Quantitative reliability assessment of brain MRI volumetric measurements in type II GM1 gangliosidosis patients

Front Neuroimaging. 2024 Sep 13:3:1410848. doi: 10.3389/fnimg.2024.1410848. eCollection 2024.

Abstract

Purpose: GM1-gangliosidosis (GM1) leads to extensive neurodegenerative changes and atrophy that precludes the use of automated MRI segmentation techniques for generating brain volumetrics. We developed a standardized segmentation protocol for brain MRIs of patients with type II GM1 and then assessed the inter- and intra-rater reliability of this methodology. The volumetric data may be used as a biomarker of disease burden and progression, and standardized methodology may support research into the natural history of the disease which is currently lacking in the literature.

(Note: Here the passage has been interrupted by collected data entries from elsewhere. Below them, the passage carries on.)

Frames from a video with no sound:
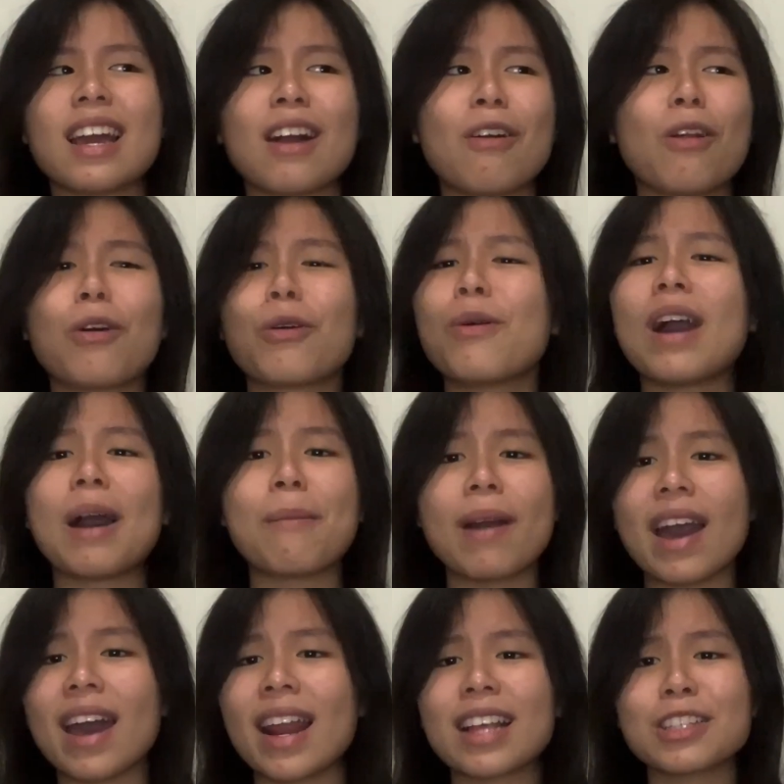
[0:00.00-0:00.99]
ya kalau gue gak
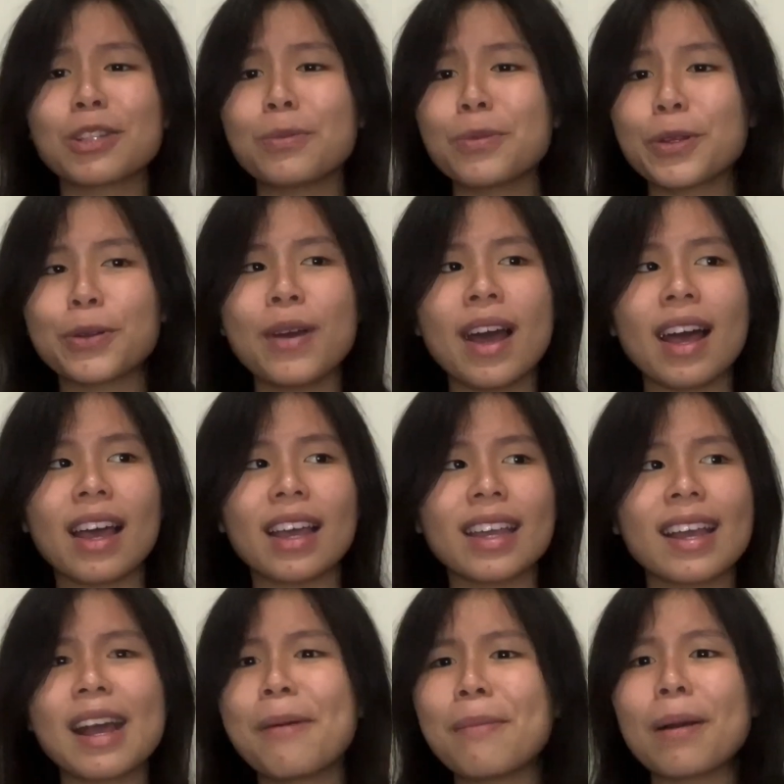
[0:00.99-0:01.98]
makan nasi tuh buat gue ya
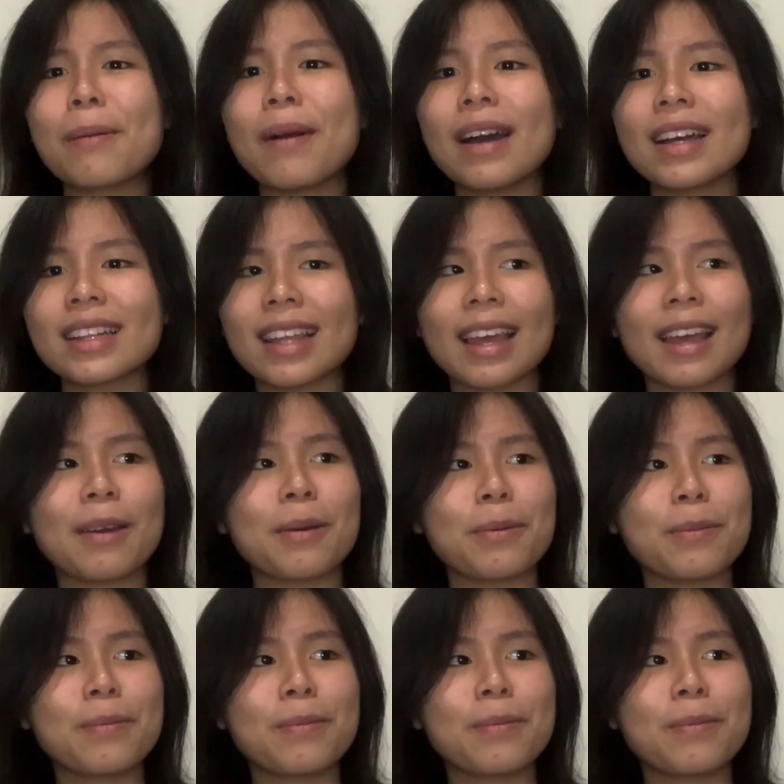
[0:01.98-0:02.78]
gampang banget kayak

Approach: Twenty-five brain MRIs were included in this study from 22 type II GM1 patients of which 8 were late-infantile subtype and 14 were juvenile subtype. The following structures were segmented by two rating teams on a slice-by-slice basis: whole brain, ventricles, cerebellum, lentiform nucleus, thalamus, corpus callosum, and caudate nucleus. The inter- and intra-rater reliability of the segmentation method was assessed with an intraclass correlation coefficient as well as Sorensen-Dice and Jaccard coefficients.

Results: Based on the Sorensen-Dice and Jaccard coefficients, the inter- and intra-rater reliability of the segmentation method was significantly better for the juvenile patients compared to late-infantile (p < 0.01). In addition, the agreement between the two rater teams and within themselves can be considered good with all p-values < 0.05.

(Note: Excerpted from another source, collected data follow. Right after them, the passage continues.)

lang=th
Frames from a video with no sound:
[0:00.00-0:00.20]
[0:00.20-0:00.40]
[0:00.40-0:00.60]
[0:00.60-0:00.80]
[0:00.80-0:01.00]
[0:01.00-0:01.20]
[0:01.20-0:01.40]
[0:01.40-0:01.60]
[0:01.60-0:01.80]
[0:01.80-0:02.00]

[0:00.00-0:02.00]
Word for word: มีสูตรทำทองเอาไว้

Conclusions: The standardized segmentation approach described here has good inter- and intra-rater reliability and may provide greater accuracy and reproducibility for neuromorphological studies in this group of patients and help to further expand our understanding of the natural history of this disease.

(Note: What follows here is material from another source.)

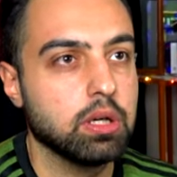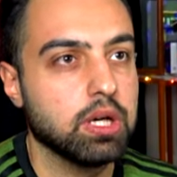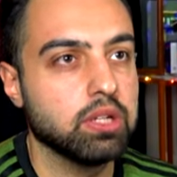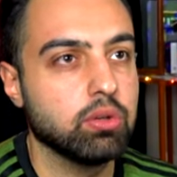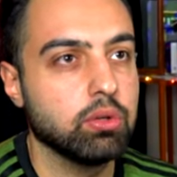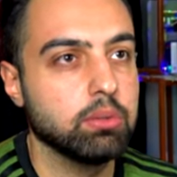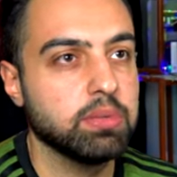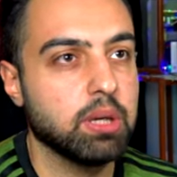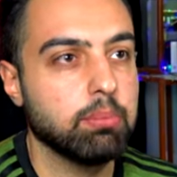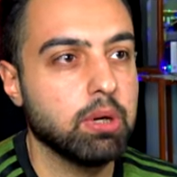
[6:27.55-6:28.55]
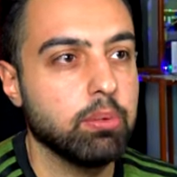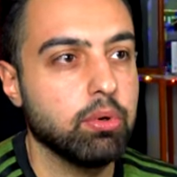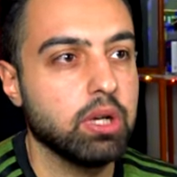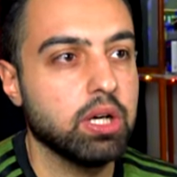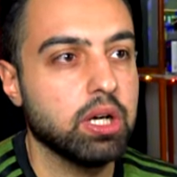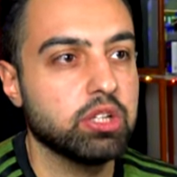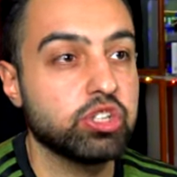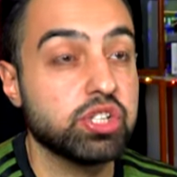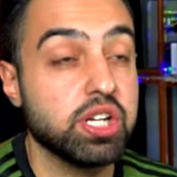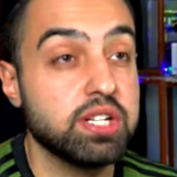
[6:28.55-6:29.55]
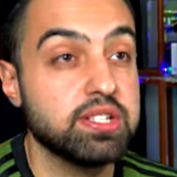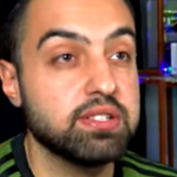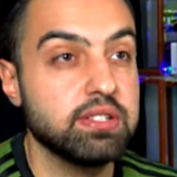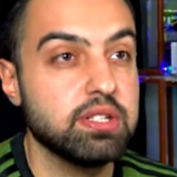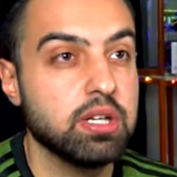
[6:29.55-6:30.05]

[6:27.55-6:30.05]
Hadi oğlum yapma böyle ya. Chelsea.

Keywords: GM1 gangliosidosis; brain MRI; inter/intra-rater reliability; segmentation; volumetrics.

Grants and funding

The author(s) declare financial support was received for the research, authorship, and/or publication of this article. This work was partially funded by Sio Gene Therapeutics, Image Processing and Analysis Core (iPAC) at the University of Massachusetts Chan Medical School, and Office of the Clinical Director at the National Human Genome Research Institute of the National Institutes of Health.